*** Opening of MATERIAL FOR THIS EXERCISE ***

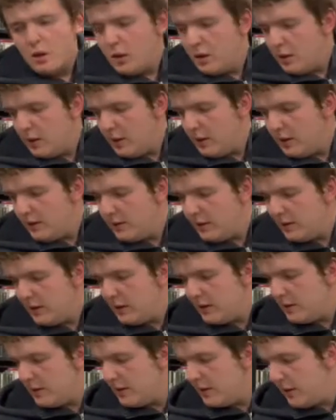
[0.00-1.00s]
This
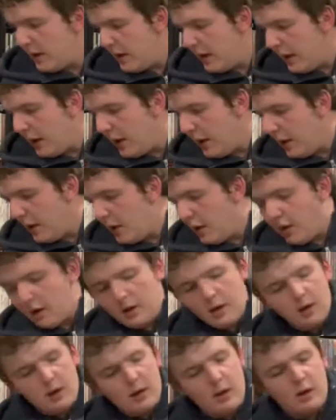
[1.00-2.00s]
is a
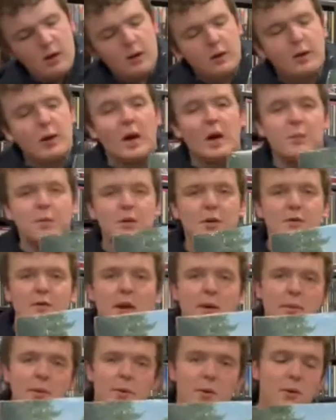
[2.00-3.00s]
copy of
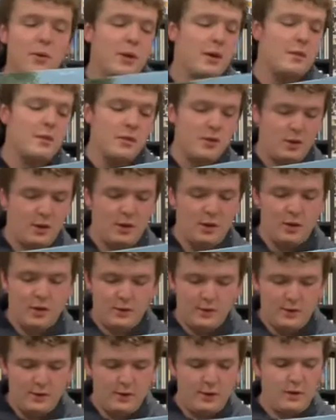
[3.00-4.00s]
Abbey Road, as you can
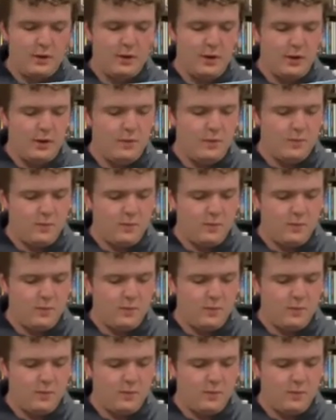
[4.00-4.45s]
obviously tell.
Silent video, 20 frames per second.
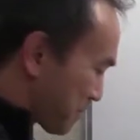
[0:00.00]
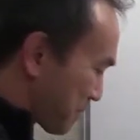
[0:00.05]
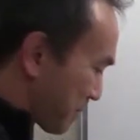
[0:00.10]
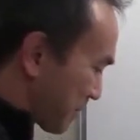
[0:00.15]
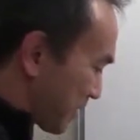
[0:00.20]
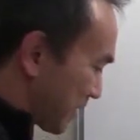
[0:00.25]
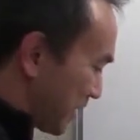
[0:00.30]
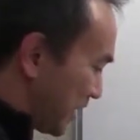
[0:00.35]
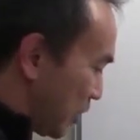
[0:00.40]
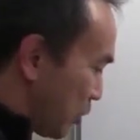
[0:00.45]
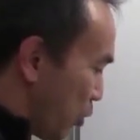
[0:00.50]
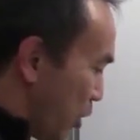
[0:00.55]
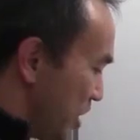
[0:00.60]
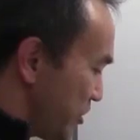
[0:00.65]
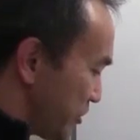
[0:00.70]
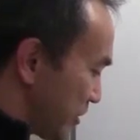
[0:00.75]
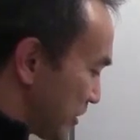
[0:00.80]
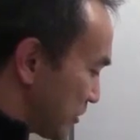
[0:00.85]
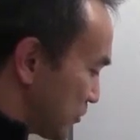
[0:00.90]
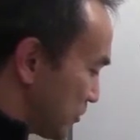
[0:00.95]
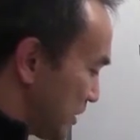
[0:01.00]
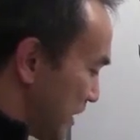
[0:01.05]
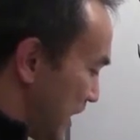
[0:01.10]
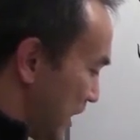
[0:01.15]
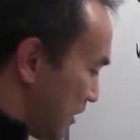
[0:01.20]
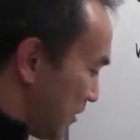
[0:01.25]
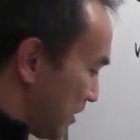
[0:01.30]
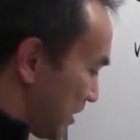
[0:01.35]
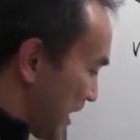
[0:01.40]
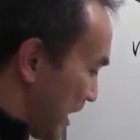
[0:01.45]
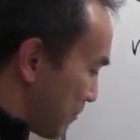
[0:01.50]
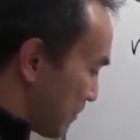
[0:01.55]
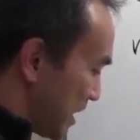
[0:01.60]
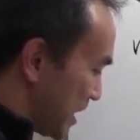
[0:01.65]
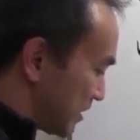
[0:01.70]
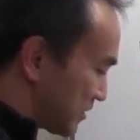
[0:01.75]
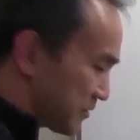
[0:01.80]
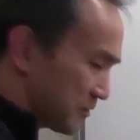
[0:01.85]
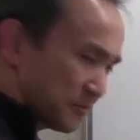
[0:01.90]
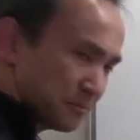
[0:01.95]
equation. So now that
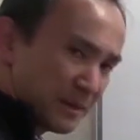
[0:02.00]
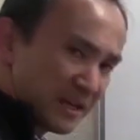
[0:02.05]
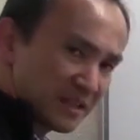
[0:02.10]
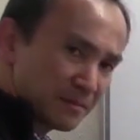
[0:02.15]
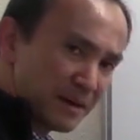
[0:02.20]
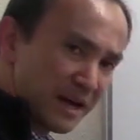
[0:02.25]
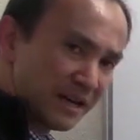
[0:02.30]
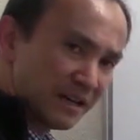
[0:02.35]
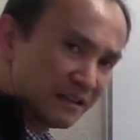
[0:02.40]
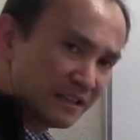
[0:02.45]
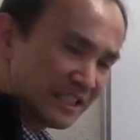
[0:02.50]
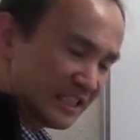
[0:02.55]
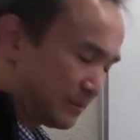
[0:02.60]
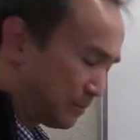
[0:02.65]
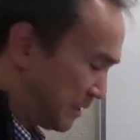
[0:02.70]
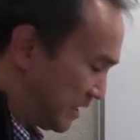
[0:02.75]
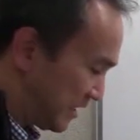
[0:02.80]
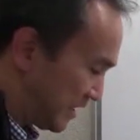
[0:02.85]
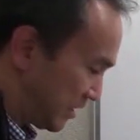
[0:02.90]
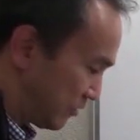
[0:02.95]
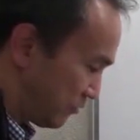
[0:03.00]
means, mathematically speaking,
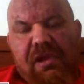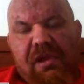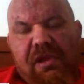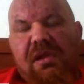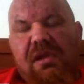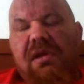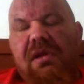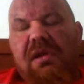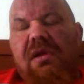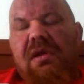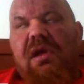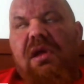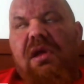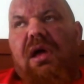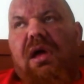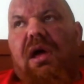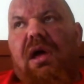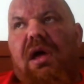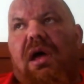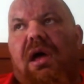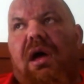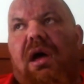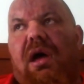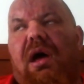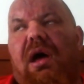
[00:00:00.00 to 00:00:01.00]
Okay.
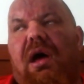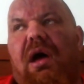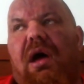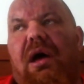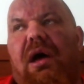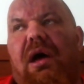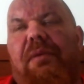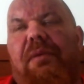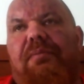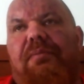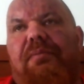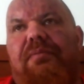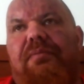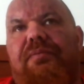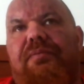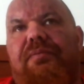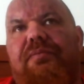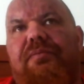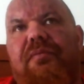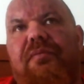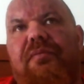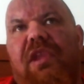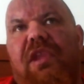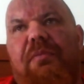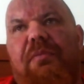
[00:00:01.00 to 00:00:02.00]

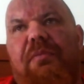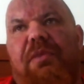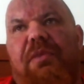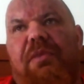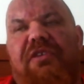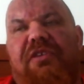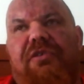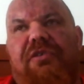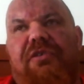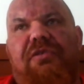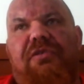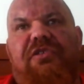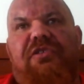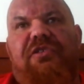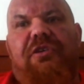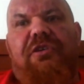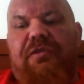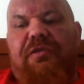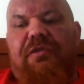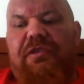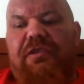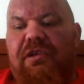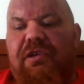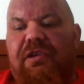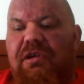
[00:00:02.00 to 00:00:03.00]
But I soon
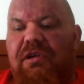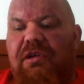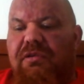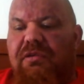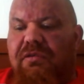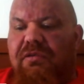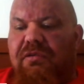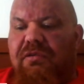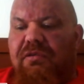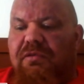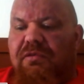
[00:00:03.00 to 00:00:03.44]
discovered that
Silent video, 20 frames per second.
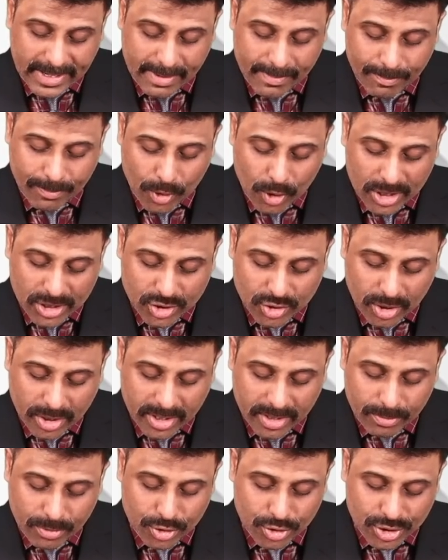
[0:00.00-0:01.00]
employer's
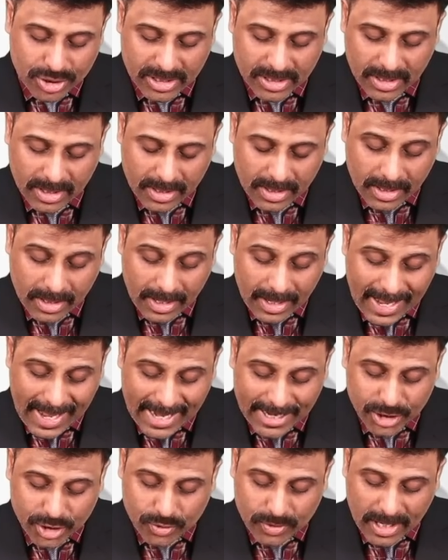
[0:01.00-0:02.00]
contribution,
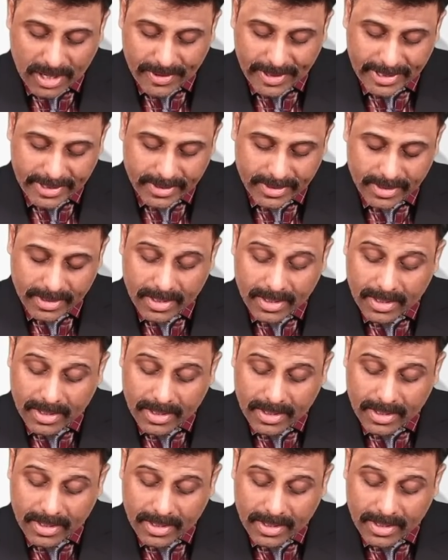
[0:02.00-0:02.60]
actual return.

*** Close of MATERIAL FOR THIS EXERCISE ***

» EXERCISE: An exact copy of the records above is required, leaving out the pictures.

» RESPONSE AREA:
[0.00-1.00s]
This
[1.00-2.00s]
is a
[2.00-3.00s]
copy of
[3.00-4.00s]
Abbey Road, as you can
[4.00-4.45s]
obviously tell.
Silent video, 20 frames per second.
[0:00.00]
[0:00.05]
[0:00.10]
[0:00.15]
[0:00.20]
[0:00.25]
[0:00.30]
[0:00.35]
[0:00.40]
[0:00.45]
[0:00.50]
[0:00.55]
[0:00.60]
[0:00.65]
[0:00.70]
[0:00.75]
[0:00.80]
[0:00.85]
[0:00.90]
[0:00.95]
[0:01.00]
[0:01.05]
[0:01.10]
[0:01.15]
[0:01.20]
[0:01.25]
[0:01.30]
[0:01.35]
[0:01.40]
[0:01.45]
[0:01.50]
[0:01.55]
[0:01.60]
[0:01.65]
[0:01.70]
[0:01.75]
[0:01.80]
[0:01.85]
[0:01.90]
[0:01.95]
equation. So now that
[0:02.00]
[0:02.05]
[0:02.10]
[0:02.15]
[0:02.20]
[0:02.25]
[0:02.30]
[0:02.35]
[0:02.40]
[0:02.45]
[0:02.50]
[0:02.55]
[0:02.60]
[0:02.65]
[0:02.70]
[0:02.75]
[0:02.80]
[0:02.85]
[0:02.90]
[0:02.95]
[0:03.00]
means, mathematically speaking,
[00:00:00.00 to 00:00:01.00]
Okay.
[00:00:01.00 to 00:00:02.00]

[00:00:02.00 to 00:00:03.00]
But I soon
[00:00:03.00 to 00:00:03.44]
discovered that
Silent video, 20 frames per second.
[0:00.00-0:01.00]
employer's
[0:01.00-0:02.00]
contribution,
[0:02.00-0:02.60]
actual return.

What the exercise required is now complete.